**Records to use**
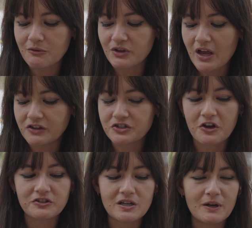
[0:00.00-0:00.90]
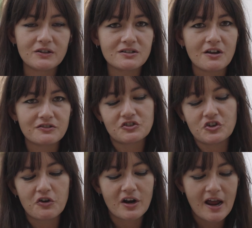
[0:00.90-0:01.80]
it without the salsa, but the salsa is
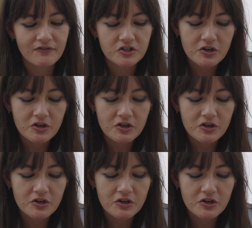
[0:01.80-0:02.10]
so good I have to do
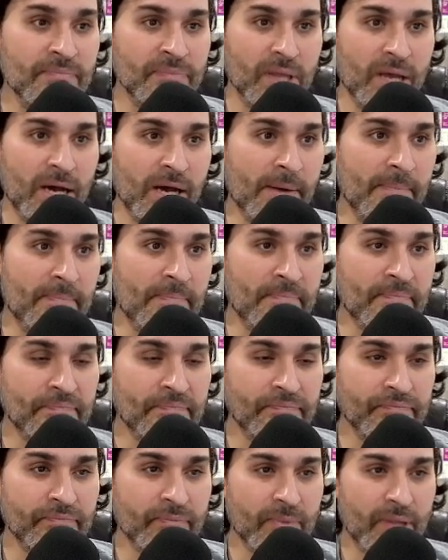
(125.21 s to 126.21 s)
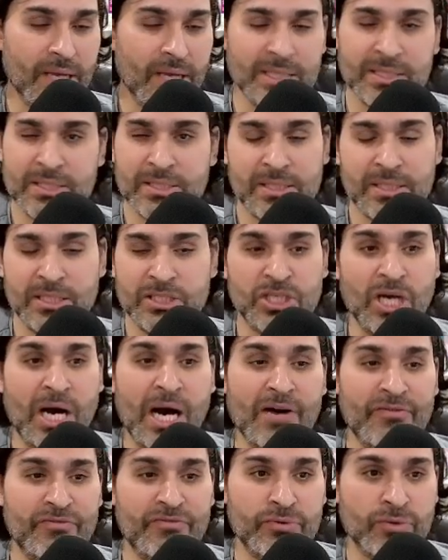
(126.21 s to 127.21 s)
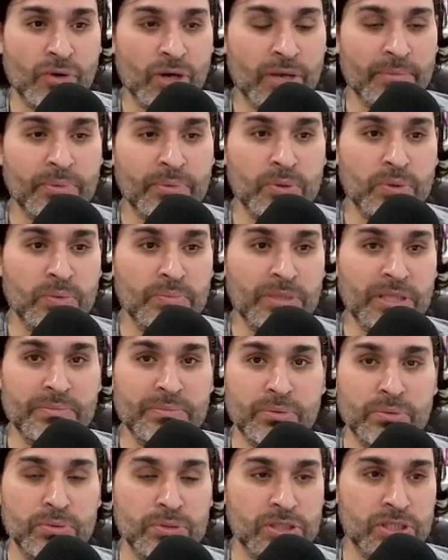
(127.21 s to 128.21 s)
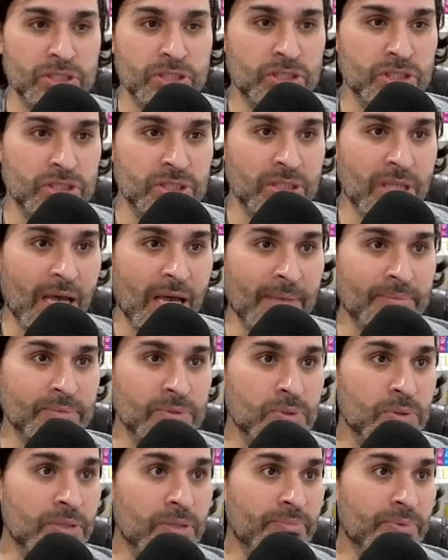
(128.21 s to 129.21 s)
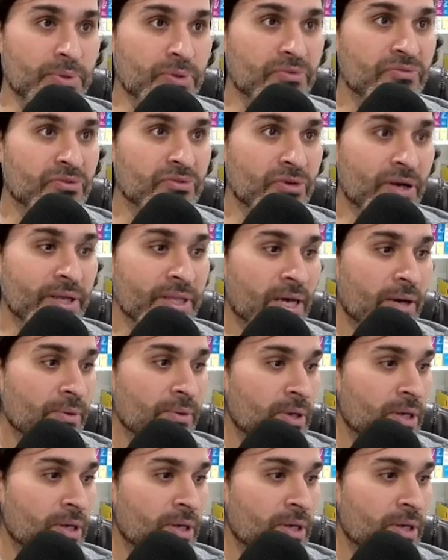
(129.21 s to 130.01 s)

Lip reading: The chart for Rocket Pool mini pools is just absolutely beautiful right now.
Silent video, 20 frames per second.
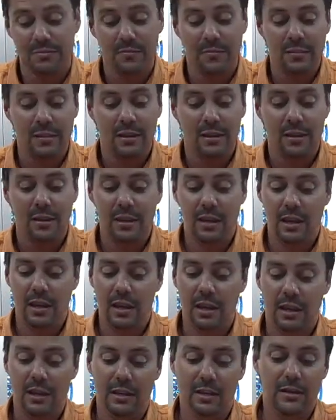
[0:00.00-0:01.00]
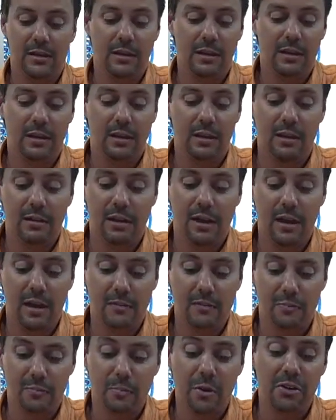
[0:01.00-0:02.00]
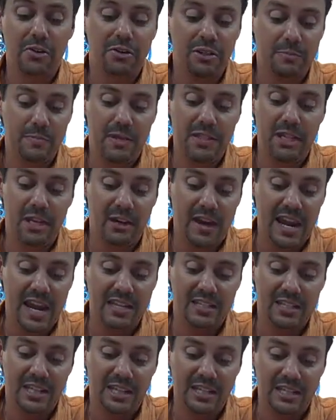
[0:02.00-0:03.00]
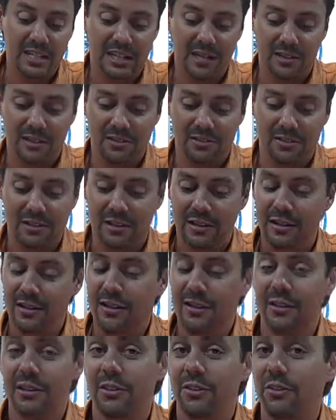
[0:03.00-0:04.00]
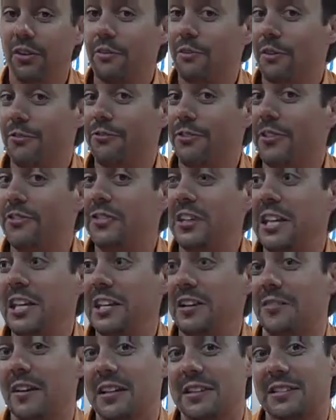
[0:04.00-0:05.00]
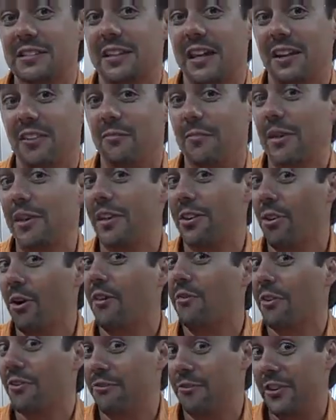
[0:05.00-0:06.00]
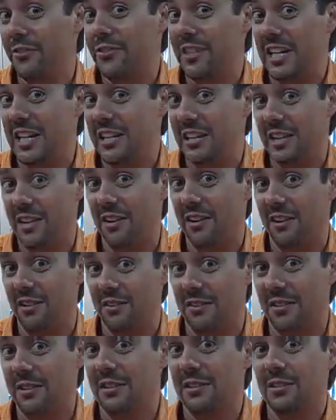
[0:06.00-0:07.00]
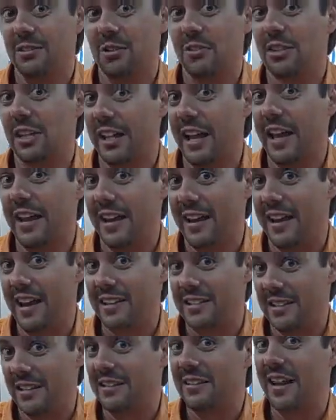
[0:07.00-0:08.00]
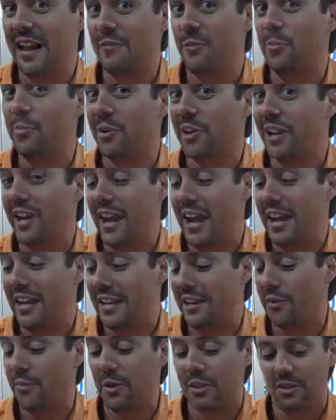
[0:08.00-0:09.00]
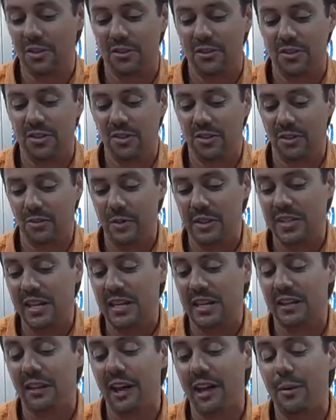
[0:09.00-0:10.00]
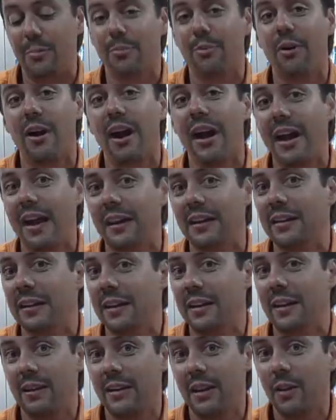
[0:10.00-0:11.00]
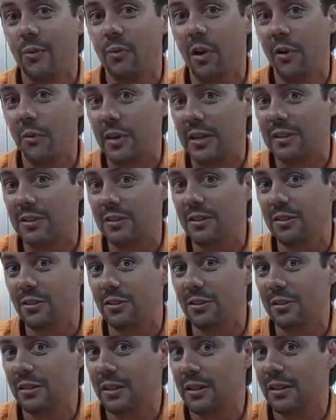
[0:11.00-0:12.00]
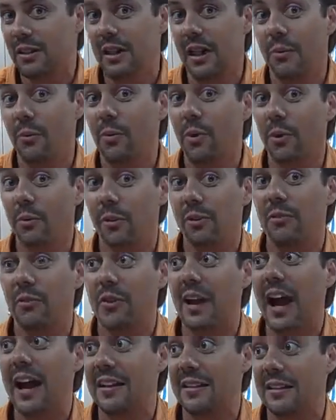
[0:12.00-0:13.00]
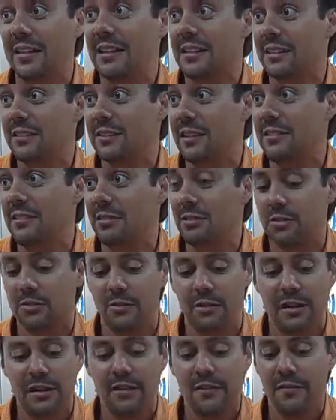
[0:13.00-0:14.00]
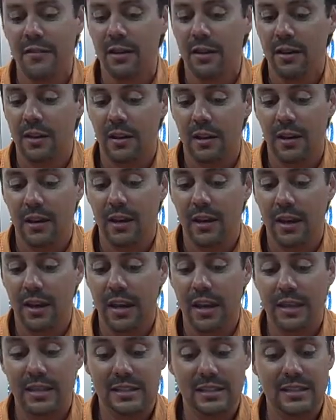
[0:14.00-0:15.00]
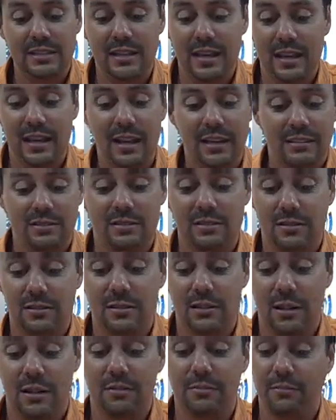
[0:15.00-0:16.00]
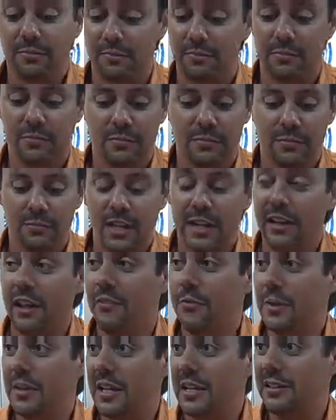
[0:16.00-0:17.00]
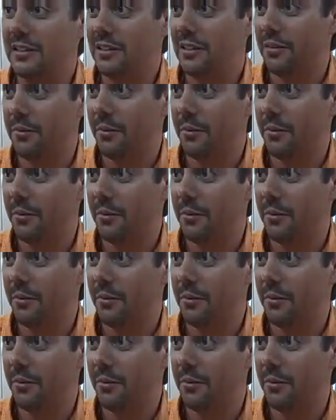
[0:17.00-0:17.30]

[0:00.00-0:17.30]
and I've personally been there 18 years. There's over 15 of us that have been there over 15 years. So there's a lot of guys that have a pretty good idea of what they're doing. We take a lot of pride in what we do and where we've gotten in this industry. And these guys, you know, they love what they do.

**What you need to do**
When you copy the lines above, drop the pictures and keep everything else exact.

**Result of the task**
[0:00.00-0:00.90]
[0:00.90-0:01.80]
it without the salsa, but the salsa is
[0:01.80-0:02.10]
so good I have to do
(125.21 s to 126.21 s)
(126.21 s to 127.21 s)
(127.21 s to 128.21 s)
(128.21 s to 129.21 s)
(129.21 s to 130.01 s)

Lip reading: The chart for Rocket Pool mini pools is just absolutely beautiful right now.
Silent video, 20 frames per second.
[0:00.00-0:01.00]
[0:01.00-0:02.00]
[0:02.00-0:03.00]
[0:03.00-0:04.00]
[0:04.00-0:05.00]
[0:05.00-0:06.00]
[0:06.00-0:07.00]
[0:07.00-0:08.00]
[0:08.00-0:09.00]
[0:09.00-0:10.00]
[0:10.00-0:11.00]
[0:11.00-0:12.00]
[0:12.00-0:13.00]
[0:13.00-0:14.00]
[0:14.00-0:15.00]
[0:15.00-0:16.00]
[0:16.00-0:17.00]
[0:17.00-0:17.30]

[0:00.00-0:17.30]
and I've personally been there 18 years. There's over 15 of us that have been there over 15 years. So there's a lot of guys that have a pretty good idea of what they're doing. We take a lot of pride in what we do and where we've gotten in this industry. And these guys, you know, they love what they do.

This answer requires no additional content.